Das heute ca. 14 Millionen Einwohner zählende Mindanao war im Gegensatz zum Norden der Philippinen bei Ankunft der spanischen Kolonialherren bereits islamisiert. Den Spaniern gelang es lediglich die muslimischen Festungen auf den nördlicheren Inseln einzunehmen und sich auf Mindanao in einigen Küstenstädten festzusetzen. Erst unter den US-amerikanischen Kolonialherren, die die Spanier 1898 ablösten, gelang es, Mindanao unter Kontrolle zu bringen. Seitdem herrschen dort für die großen Plantagen-Multis wie Dole und für internationale Bergwerkskonzerne paradiesische Zustände. Die muslimische Bevölkerung wurde hingegen durch Binnenkolonisation und Umsiedlungsprogramme zur Minderheit gemacht.

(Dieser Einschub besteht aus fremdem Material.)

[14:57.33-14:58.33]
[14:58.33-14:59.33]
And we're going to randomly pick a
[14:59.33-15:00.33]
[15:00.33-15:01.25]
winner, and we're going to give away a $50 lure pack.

Die MILF war 1996 erstarkt, nachdem die Regierung in Manila mit ihrer Konkurrenzorganisation MNLF (Moro National Liberation Front) ein Friedensabkommen unterschrieben hatte. Zahlreiche MNLF-Kämpfer liefen zur MILF über, die das Abkommen als nicht ausreichend ablehnte. Die MNLF legte hingegen nach über 20 Jahren Krieg die Waffen nieder und bekam dafür eine autonome Provinz zugesprochen, in der rund zwei Millionen Menschen leben. Die MILF hat derzeit nach verschiedenen Quellen 11.000-16.000 Kämpfer unter Waffen.

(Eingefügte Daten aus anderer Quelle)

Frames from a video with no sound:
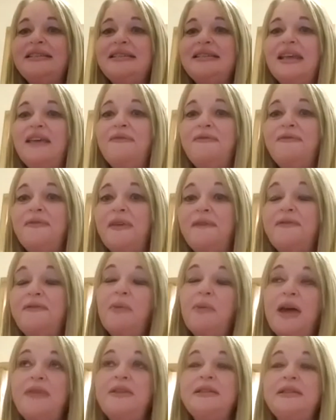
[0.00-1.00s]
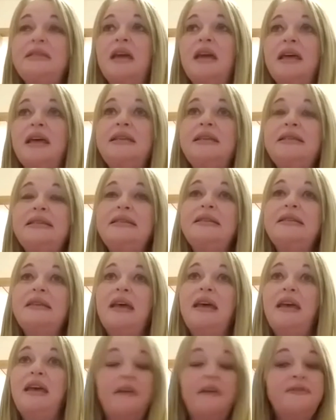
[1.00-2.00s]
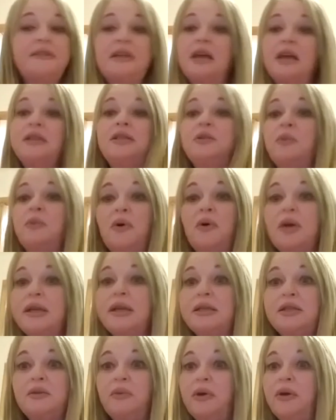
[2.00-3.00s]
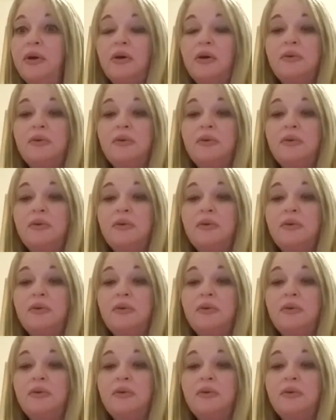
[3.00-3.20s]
if the weather's nice, I've started walking to work,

Die jüngste Eskalation ist der vorläufige Höhepunkt einer militärischen Kampagne Manilas, die im Frühjahr begann und u.a. 300.000 Zivilisten zu Flüchtlingen im eigenen Land machte. Estrada ließ dabei auch alle Warnungen der Organisation der islamischen Staaten und der katholischen philippinischen Bischofskonferenz unbeachtet, die unabhängig voneinander einen Waffenstillstand und ernsthafte Verhandlungen verlangten. Auf der nördlichen Hauptinsel Luzon haben inzwischen muslimische Migranten begonnen, zusammen mit christlichen Organisationen eine Volksbewegung aufzubauen, die den Präsidenten zwingen soll, eine friedliche Lösung zu suchen.

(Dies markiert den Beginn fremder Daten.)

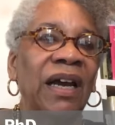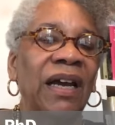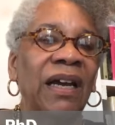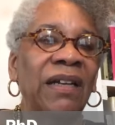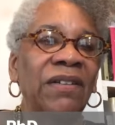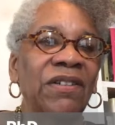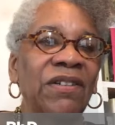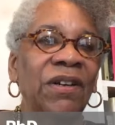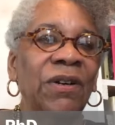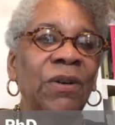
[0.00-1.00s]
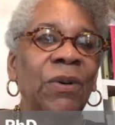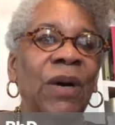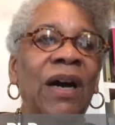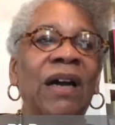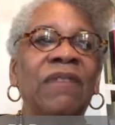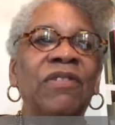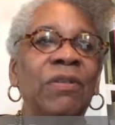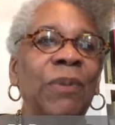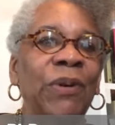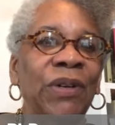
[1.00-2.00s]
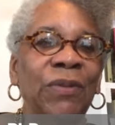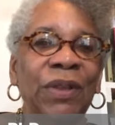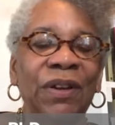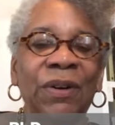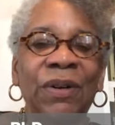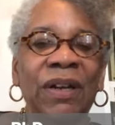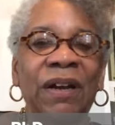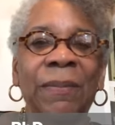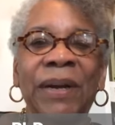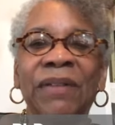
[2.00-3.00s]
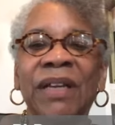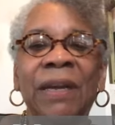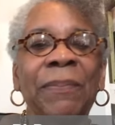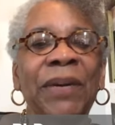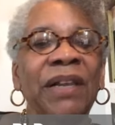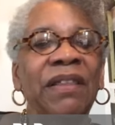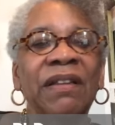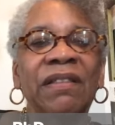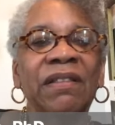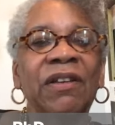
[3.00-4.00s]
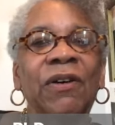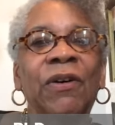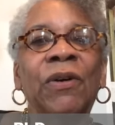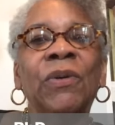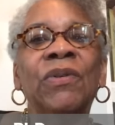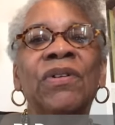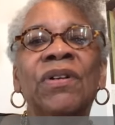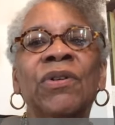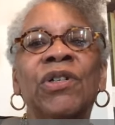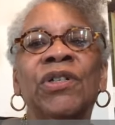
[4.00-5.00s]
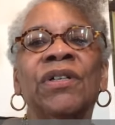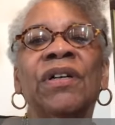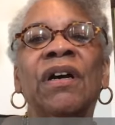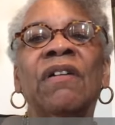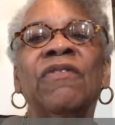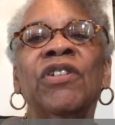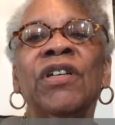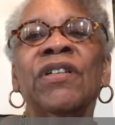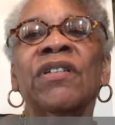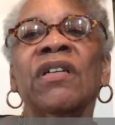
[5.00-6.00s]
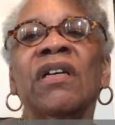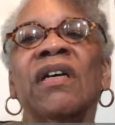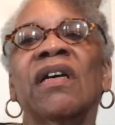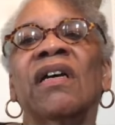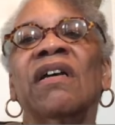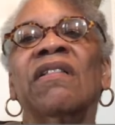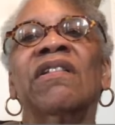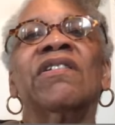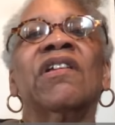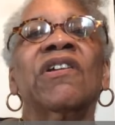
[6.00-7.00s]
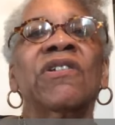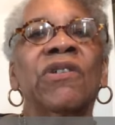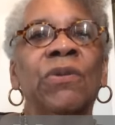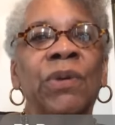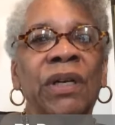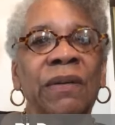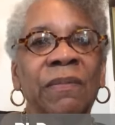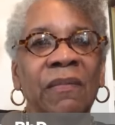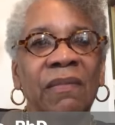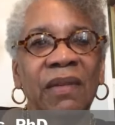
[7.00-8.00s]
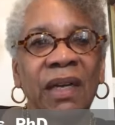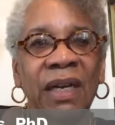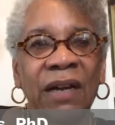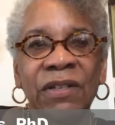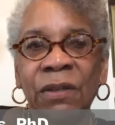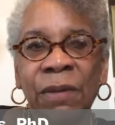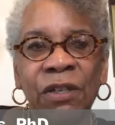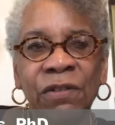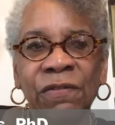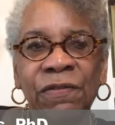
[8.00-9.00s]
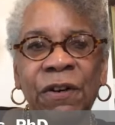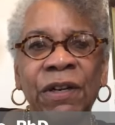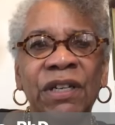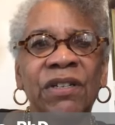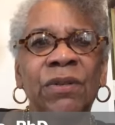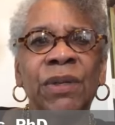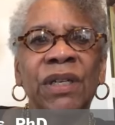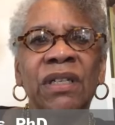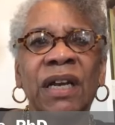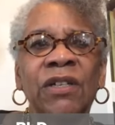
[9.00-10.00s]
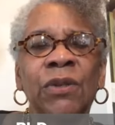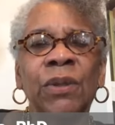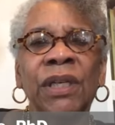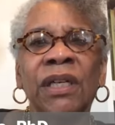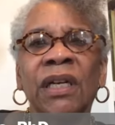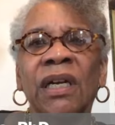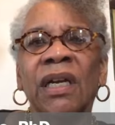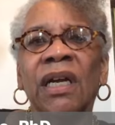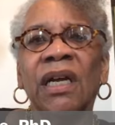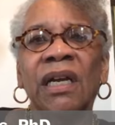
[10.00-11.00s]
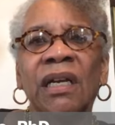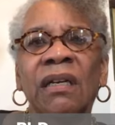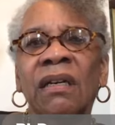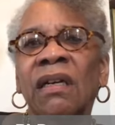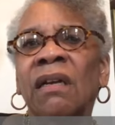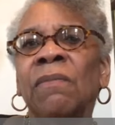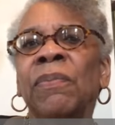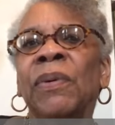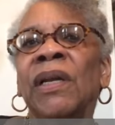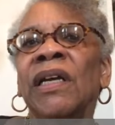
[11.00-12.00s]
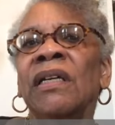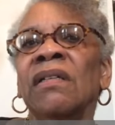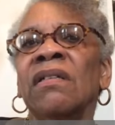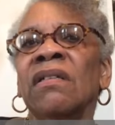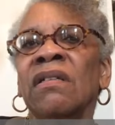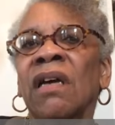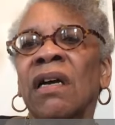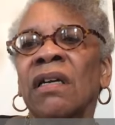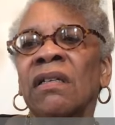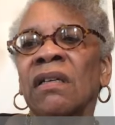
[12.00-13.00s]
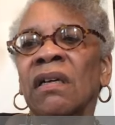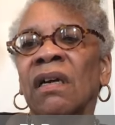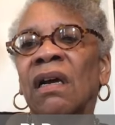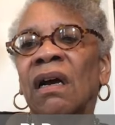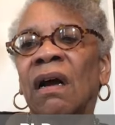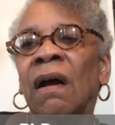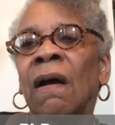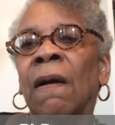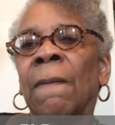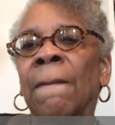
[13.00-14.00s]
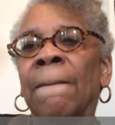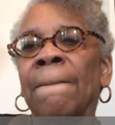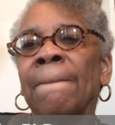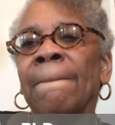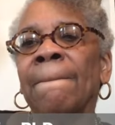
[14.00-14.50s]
And so I've spoken with her a lot about that. But I think that the whole notion of just this history and how so much of our history is actually hidden in plain sight. The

Indes befürchten soziale Bewegungen eine Eskalation der Gewalt. Die MILF hat angekündigt, dass sie militärische Ziele sowie Infrastruktureinrichtungen auf ganz Mindanao unter Feuer nehmen wird. Einige ihrer Führer sprechen auch davon, dass Anschläge in Manila möglich seien, was zweifelsohne verstärkte Repression gegen die Zivilbevölkerung nach sich ziehen wird. Die der KP nahestehende Volksfrontorganisation BAYAN weist bereits daraufhin, dass die Regierung die Offensive nutzt, um Kader von Gewerkschaften und anderen Organisationen auf Mindanao zu verfolgen. Ihnen wird vorgeworfen, mit der von der Kommunistischen Partei kontrollierten Neuen Volksarmee zusammenzuarbeiten, die gute Beziehungen zur MILF unterhält. BAYAN befürchtet außerdem, dass die Armee wieder verstärkt ethnische und religiöse Konflikte anheizt und für ihre Grausamkeit berüchtigte Bürgerwehren reaktiviert. Der Bischof von Cotabato, einer überwiegend muslimischen Stadt auf Mindanao warnt davor, dass tief sitzende Animositäten zwischen christlichen und muslimischen Zivilisten wieder aufbrechen könnten. Philippinische Zeitungen berichten außerdem von verschiedenen Fällen, in denen Soldaten in der jüngsten Offensive Dörfer geplündert haben.

Die MILF zeigt sich indes weiter zu Friedensverhandlungen bereit, sofern keine Vorbedingungen gestellt würden. Ausdrücklich wies der MILF-Militärchef Al Haj Murad darauf hin, dass man niemals formal die Unabhängigkeit gefordert habe. Man werde sich mit jedem Verhandlungsergebnis zufrieden geben, dass für die Moslems akzeptabel sei. Absurd sei es allerdings, von der MILF die Niederlegung der Waffen zu fordern.